薑卿意冷笑,不會真的有人,在徹底失去後,才知道後悔和珍惜吧!
若是如此,那可有趣了。
天上,風雲湧動,卷動著烏雲,沒多久便大雨傾盆。
薑淮的馬車陷入了泥坑,他不得不下馬車讓下人把笨重的馬車抬出來,卻因為雨大到人幾乎睜不開眼,弄到天黑才勉強拖出馬車,而他的衣裳已經濕了大半,雙腳也沾滿了泥濘。
好不容易回到國公府,薑淮精疲力竭。
下人忍不住嘀咕,“會不會是夫人舍不得國公爺呀?”
“有可能,畢竟夫人沒瘋之前,多喜歡咱們國公爺呀,那會兒國公爺不小心弄破了一件很喜歡的外袍,氣得晚飯都沒吃,還是夫人紆尊降貴跑去坊市,一家一家挑相似的絲線,腳都磨破了,又挑燈熬了好幾晚才給國公爺補上的。”
“可惜,再沒有夫人了。
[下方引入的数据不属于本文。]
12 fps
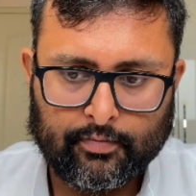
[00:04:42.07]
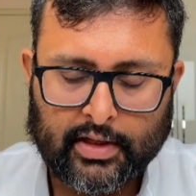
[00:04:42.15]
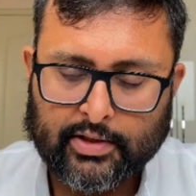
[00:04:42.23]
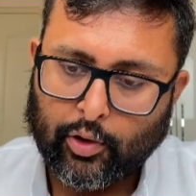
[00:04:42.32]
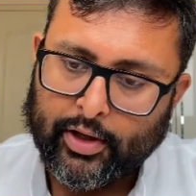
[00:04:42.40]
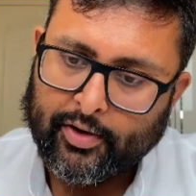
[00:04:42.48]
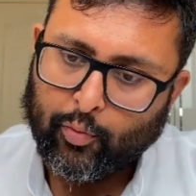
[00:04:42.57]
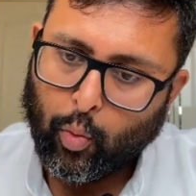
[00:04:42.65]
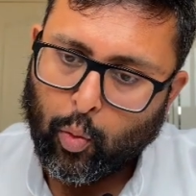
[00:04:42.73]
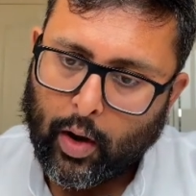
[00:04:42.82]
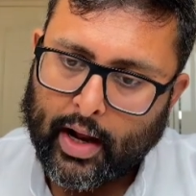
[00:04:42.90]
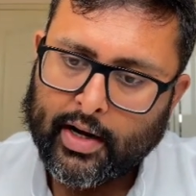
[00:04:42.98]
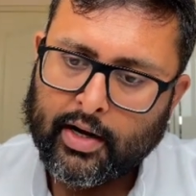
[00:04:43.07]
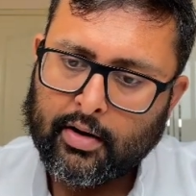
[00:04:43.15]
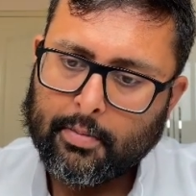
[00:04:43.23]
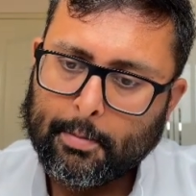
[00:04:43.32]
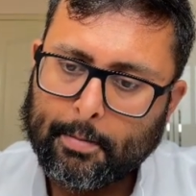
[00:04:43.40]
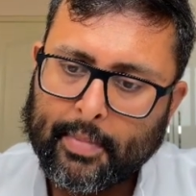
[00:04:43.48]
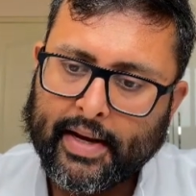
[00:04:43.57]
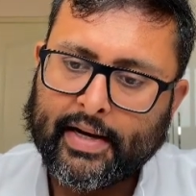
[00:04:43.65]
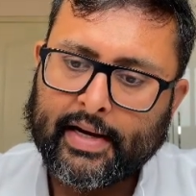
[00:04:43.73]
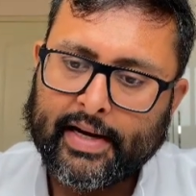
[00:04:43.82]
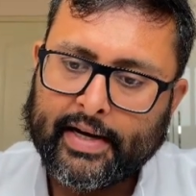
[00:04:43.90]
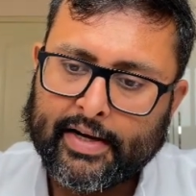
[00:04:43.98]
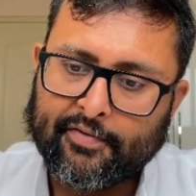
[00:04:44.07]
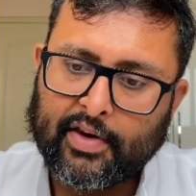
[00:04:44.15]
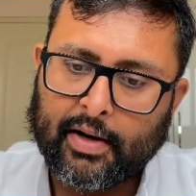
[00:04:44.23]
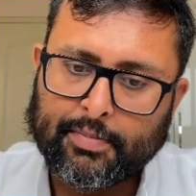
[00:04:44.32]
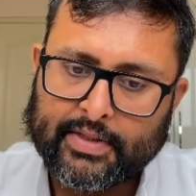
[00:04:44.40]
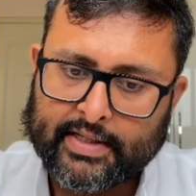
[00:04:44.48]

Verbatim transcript: There's only one mainly developed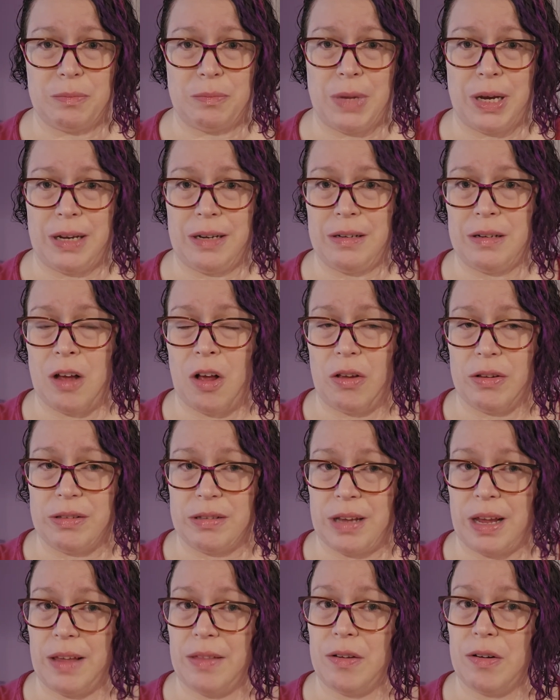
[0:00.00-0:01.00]
might all
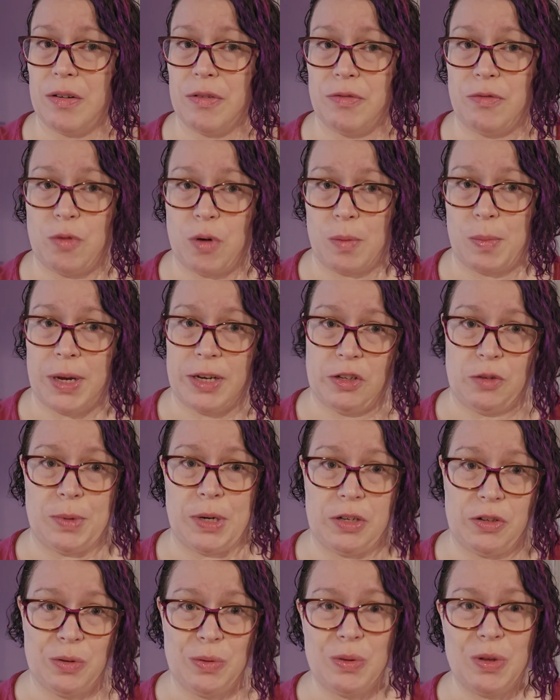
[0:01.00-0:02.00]
say they're
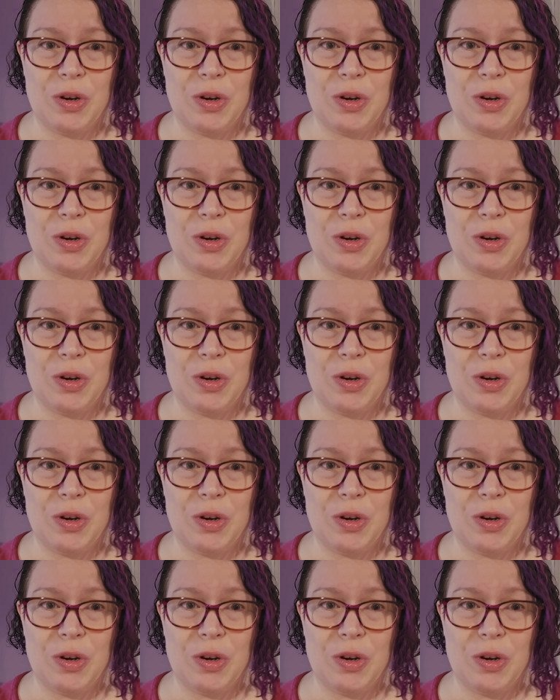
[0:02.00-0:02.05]
4x2x2,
”
站在門口的薑淮眉目一鬆,又猝然收緊,轉身入府,望著還掛著白燈籠的國公府,一股難以言說的情緒湧入胸膛。
“府裡好久沒這麼安靜過了。”
“爹爹不喜歡安靜嗎?”
薑卿意問。
薑淮搖搖頭,像是在說服自己,“總歸是要安靜的。”
一開始,他就知道不會留蘇袖一輩子占著國公夫人位置的。
“盧姨娘禁足了,明日起,府裡的大小事務就交由你打理了。”
薑淮自己都沒察覺自己語氣裡的溫柔,“即日起,三小姐便是這國公府的主子,誰再敢有不敬,家規處置
!”
老魏嘴巴張了張,總覺得這氣氛有一種違和的古怪。
“國公爺,這是不是太草率……”
“爹爹若是信任女兒,女兒一定會替娘親打理好這個家。”
“那就好。”
薑淮疲憊的捏捏眉心,他還有很多事要處理,勳王府不知因何把矛頭對準了他,甚至有人懷疑是他指使兩個女兒算計了周遷……
薑卿意淡淡朝老魏看了眼,乖乖退下。
雨已經變小了,淅淅瀝瀝落在傘麵。
薑卿意自己撐著傘,低著頭慢慢數著石板往前走,快了,她很快就能報了仇了,隻差給薑淮最後一擊……
“還想哭嗎?”
傘緣抬起,薑卿意看著對麵同樣執著傘的越修離,燈光朦朦朧朧看不清他的神情,可他還是來找她了。
薑卿意扔了傘,幾步上前撲到他的懷中,嗅著泛著雨水濕意的冷香,聽著他有力的心跳,聲音悶悶,“我說不想了,殿下會扔下我就走嗎?”
“你覺得呢?”
“我不知道。”
薑卿意知道他對她一定有不一樣的情愫,但那情愫有多少她從來都不確定,他太克製也太理智了,她甚至覺得,隻要他想,他可以立即斬斷與她的一切關係,永遠離開。
越修離剛想說什麼,就見她身子一軟已經暈了過去。
這幾日她幾乎不眠不休,水米也隻是沾了沾,她太累了。
越修離攬著懷裡消瘦了一大圈的身子,輕輕擰眉,將人抱回了房間。
“太子殿下,接下來奴婢伺候
就好。”
落葵看著把小姐抱回來的越修離,心臟都快從嗓子眼兒跳出來,這叫人看到了可如何是好!
越修離將人放好,便準備離開,衣袖卻被人牢牢抓住。
落葵趕緊去掰薑卿意的手,卻發現她攥得死緊,指節都發白了,強行弄開怕要傷到。
“太子殿下,你看這……”
“你替她收拾,孤等她睡熟了再走。”
本來今晚過來,也是做好了聽她哭泣的準備,但她比想象中的還要更乖一些。
落葵鬆了口氣,趕緊給薑卿意擦洗更衣,而越修離也在落葵戰戰兢兢的要求下,在眼睛上係上了白布。
人一旦失去視覺,其他方麵的知覺便會放大。
譬如擦洗時的淋漓水聲。
譬如換衣時的窸窸窣窣。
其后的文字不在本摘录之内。